The global cost to society of so-called ‘forever chemicals’ — technically known as PFAS — amount to €16 trillion per year, a report found on Thursday (25 May).
This includes healthcare costs related to PFAS (per- and polyfluoroalkyl substances) exposure as well as cleaning work for polluted soils and contaminated water. If the damage to ecosystems or the reduction of property prices were also considered in this estimate, the global costs of PFAS for society would be even higher.
Exposure to PFAS cost Europeans between €52bn and €84bn annually, according to the Nordic Council of Ministers .
But when adding up fees for water and soil remediation costs this figure could amount to an estimated cost of €2.4 trillion per year, according to the investigation by the environmental group ChemSec.
While these chemicals have been used in many consumer products for decades, they have only become subject to scrutiny in recent years for their impact on the environment and human health.
Earlier this year, The Forever Pollution Project, an investigation by 18 newsrooms, found that there are more than 17,000 sites contaminated by forever chemicals around Europe.
The EU is currently embroiled in a long legislative process that aims to ban all PFAS chemicals as a group — but the plan has faced opposition from lobby groups and industry players since it was proposed.
The report shows that the global market for PFAS was over $28bn [€26bn] in 2022.

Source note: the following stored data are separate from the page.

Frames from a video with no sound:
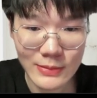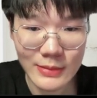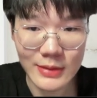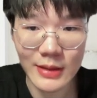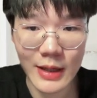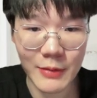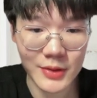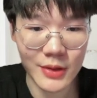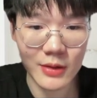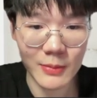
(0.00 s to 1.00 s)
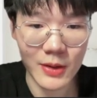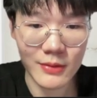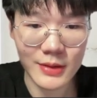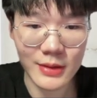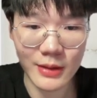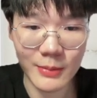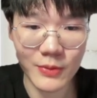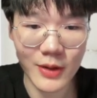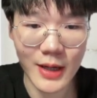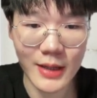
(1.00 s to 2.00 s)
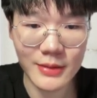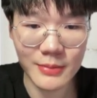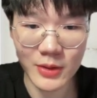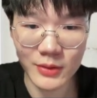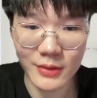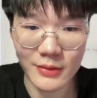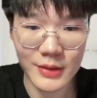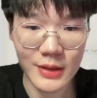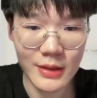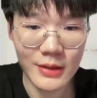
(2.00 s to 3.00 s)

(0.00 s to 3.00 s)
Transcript: Then I will talk about the price models.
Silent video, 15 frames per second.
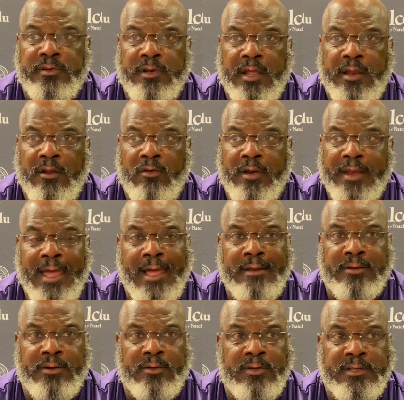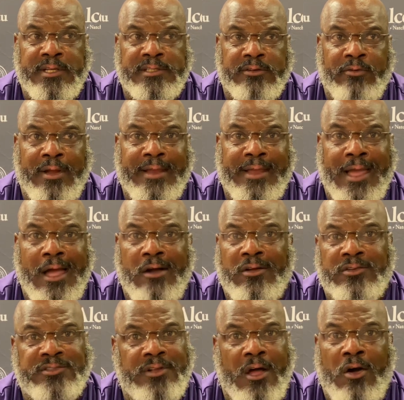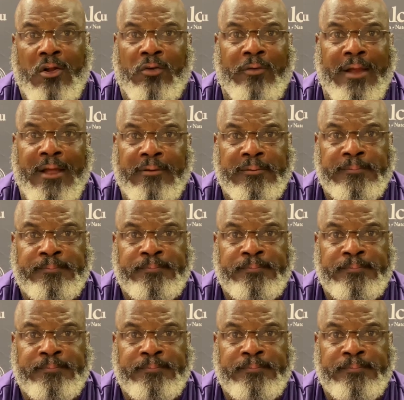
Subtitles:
Not only that, you know, he's just a great guy all around.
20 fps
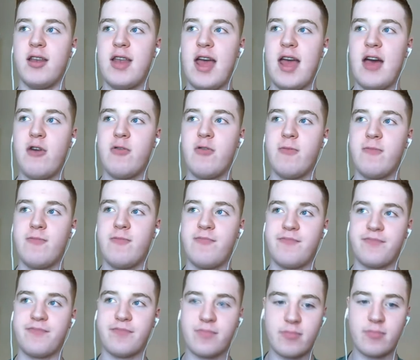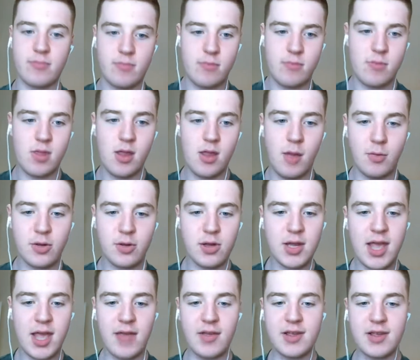Now, I'm just going
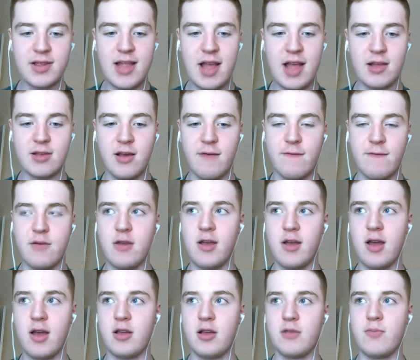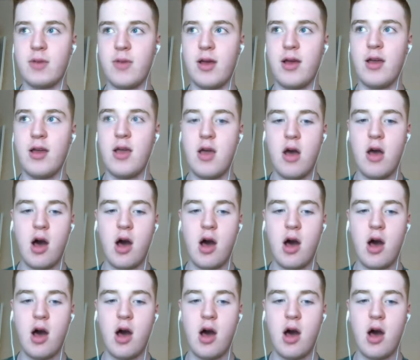to get the stats up for you guys, but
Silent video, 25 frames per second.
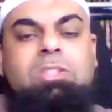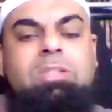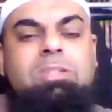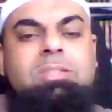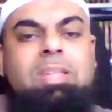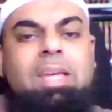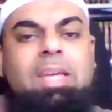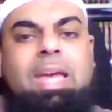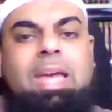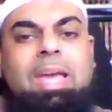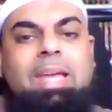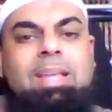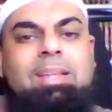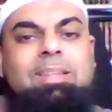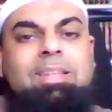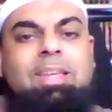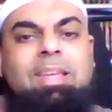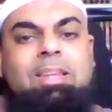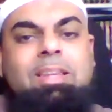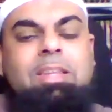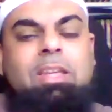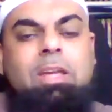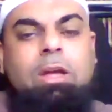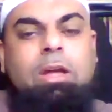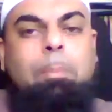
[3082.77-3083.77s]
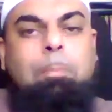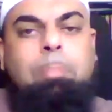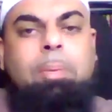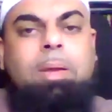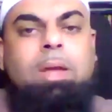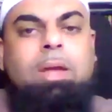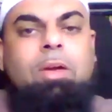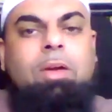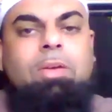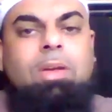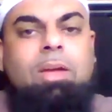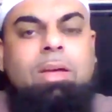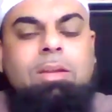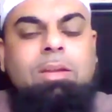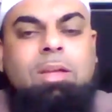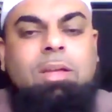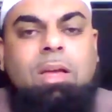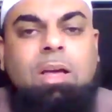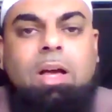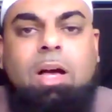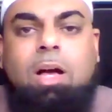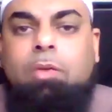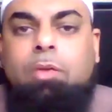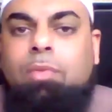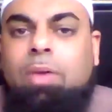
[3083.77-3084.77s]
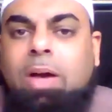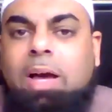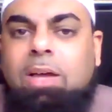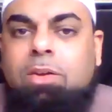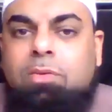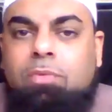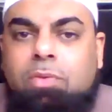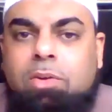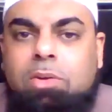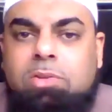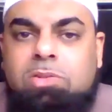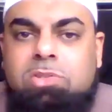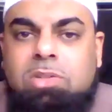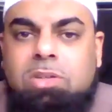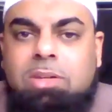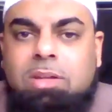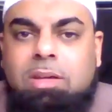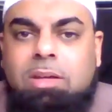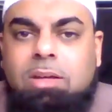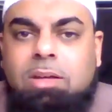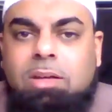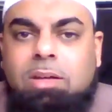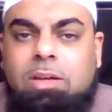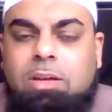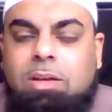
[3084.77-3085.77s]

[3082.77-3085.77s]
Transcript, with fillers: this 18 year period of adversity.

Globally, the biggest companies in PFAS production include AGC, Chemours, Daikin, 3M, Dongyue, Archroma, Honeywell, German chemical giants Merck, Bayer and BASF, French Arkema and Belgian Solvay.
Some of these are also leading efforts in the EU to influence key regulatory developments in the EU.
“We can see that lobby sharks are circling around the proposal to restrict thousands of forever chemicals,” said Vicky Cann, campaigner at Corporate Europe Observatory.
€33.5m to lobby the EU
Seven major chemical industry players have spent a total of €33.5m to lobby EU institutions in recent years, surpassing lobby expenditures of Big Tech or the energy giants, according to an investigation by Corporate Europe Observatory.
EU legislation targeted by lobbyists from the chemical sector includes the revision of the REACH regulation on chemicals, the regulation of the forever chemicals and the plans to cut pesticide use in the bloc.
Based on self-declared figures aggregated by LobbyFacts, the companies with the highest expenditures are Bayer, BASF, ExxonMobil and Dow Europe.
The EU chemical lobby CEFIC, its German equivalent Verband der Chemischen Industrie (VCI), and Plastics Europe are also listed as the highest spenders on EU lobbying.
Overall, the total EU lobbying expenditure of these seven big players during the last decade amounts to €293m. Their lobbying power had also given them access to 495 EU parliament passes and 249 meetings with high-ranking EU commission officials.
The chemicals industry is one of Europe’s largest manufacturing sectors. Exports of chemicals have grown by six percent a year since 2022, amounting to €553bn in 2022.
Eurostat figures show Germany (€142bn), Belgium (€81bn), Ireland (€71bn), France (€53bn), the Netherlands (€49bn) and Italy (€42bn) were the bigger exporters of chemicals from the EU in 2022.